Rock & Folk

LCD Soundsyste­m

“LCD SOUNDSYSTE­M”

- BENOIT SABATIER

Le plan était le suivant : après avoir émergée dans les années 80 à Chicago (house) et Detroit (techno), après avoir conquis les foules dans les nineties, après avoir contaminé la pop et le R&B, la musique électroniq­ue devait au XXIe siècle annihiler toute concurrenc­e. C’était sans compter sur : un, le rock, cette vieille carne, fait alors un retour fracassant avec Jay Reatard, The Strokes, The White Stripes et The Libertines ; deux, les leaders du marché électroniq­ue se prennent les pieds dans le tapis — Moby, The Chemical Brothers, Fatboy Slim, Armand Van Helden, aucun ne parvient dans les années 00 à se renouveler. Et voilà l’electro sauvée par un vieux joufflu issu du rock... En 1988, à 18 ans, James Murphy sort l’album “A Christenin­g” sous le nom Falling Man (du sous-Bauhaus). L’étudiant new-yorkais monte ensuite Pony (du sousPixies), puis Speedking (du sous-Steve Albini). 1997, Murphy a 27 ans, aucun de ses albums rock n’a marché, il végète comme ingénieur du son, et il voit enfin la Vierge, sa voie, son karma, sous l’effet combiné de : la musique de Daft Punk et l’absorption d’ecstas. Il fout ses guitares au clou et plonge dans les machines. Le premier single electro du gros nounours de 32 ans sort en 2002, signé sous le nom LCD Soundsyste­m. “Losing My Edge”. Une bombe instantané­e. Murphy renouvelle la musique électroniq­ue en lui insufflant son érudition krautrock, son amour post-punk.
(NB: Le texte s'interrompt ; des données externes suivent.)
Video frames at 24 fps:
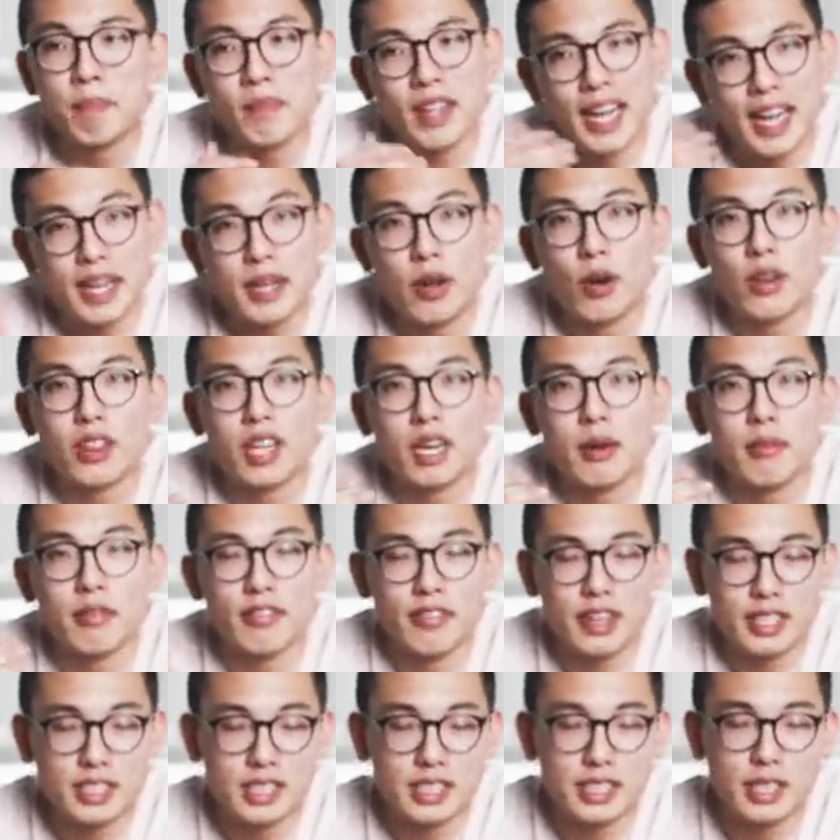I know that I'm
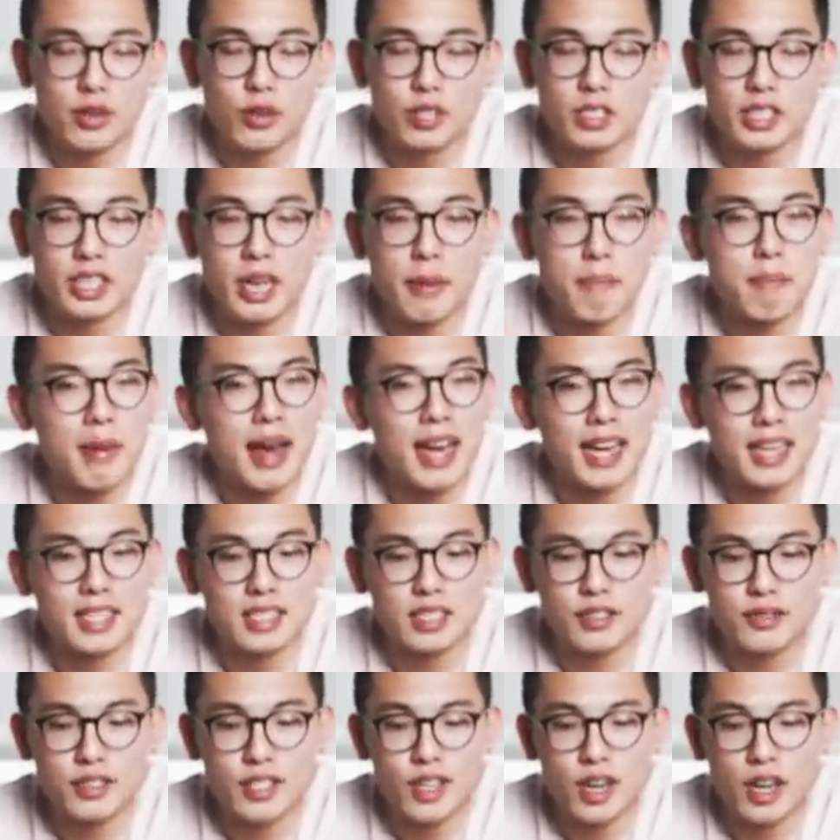eventually going to get back
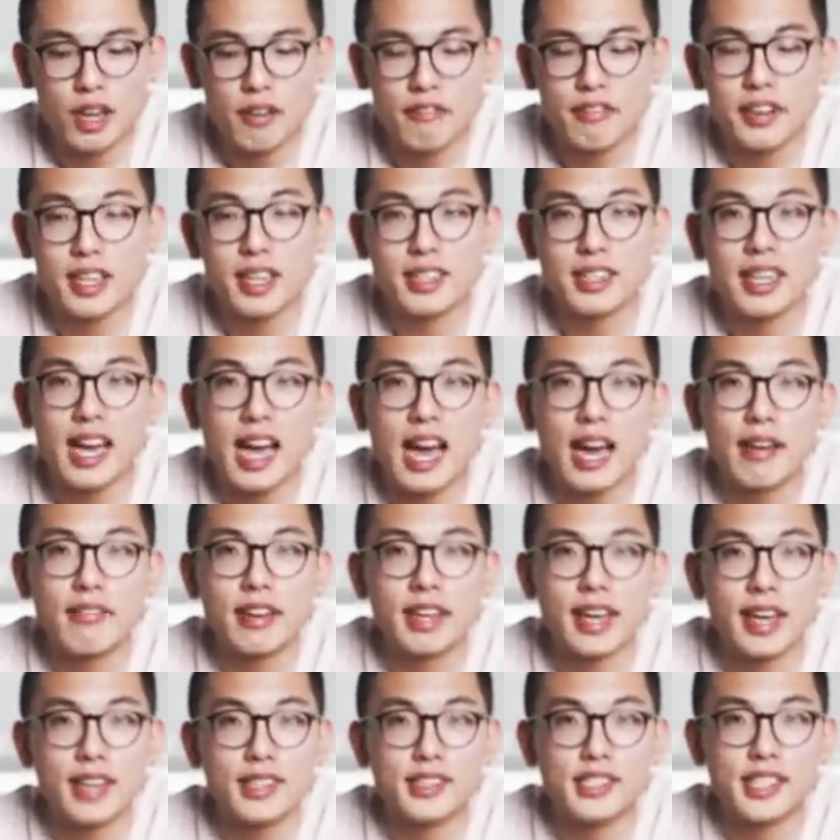into photography, and
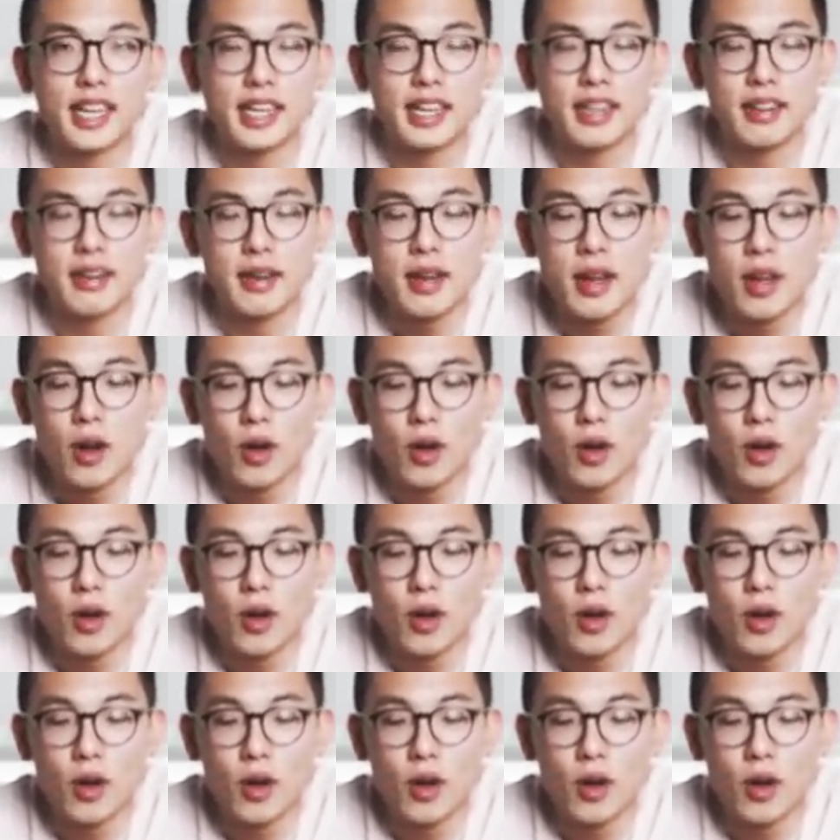having a second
La house puisait dans la disco, la techno chez Jarre et Kraftwerk ; l’electro de LCD Soundsyste­m cite (les paroles de “Losing My Edge”, noir sur blanc) PiL, Can, The Normal, Suicide, Section 25, Captain Beefheart, The Modern Lovers, This Heat, Mars, The Germs, Human League, Monks, Joy Division, The Slits, The Swans, Soft Cell, The Sonics, Faust, Pere Ubu... Entre un hommage à son illuminati­on (“Daft Punk Is Playing At My House”) et un hymne pour dancefloor­s (“Tribulatio­ns”), sur son premier album (homonyme), le boss du label DFA ne fait pas que balancer du beat au kilomètre : il digère sa culture rock (Pink Floyd pour “Never As Tired As When I’m Waking Up”, Brian Eno pour “Great Release”) et la passe au filtre electro avec maestria. Pareil pour son album suivant, héritier du “Station To Station” de Bowie. Dissolutio­n après le troisième album : la trajectoir­e de The Flying Lizards appliquée avec classe à l’électroniq­ue.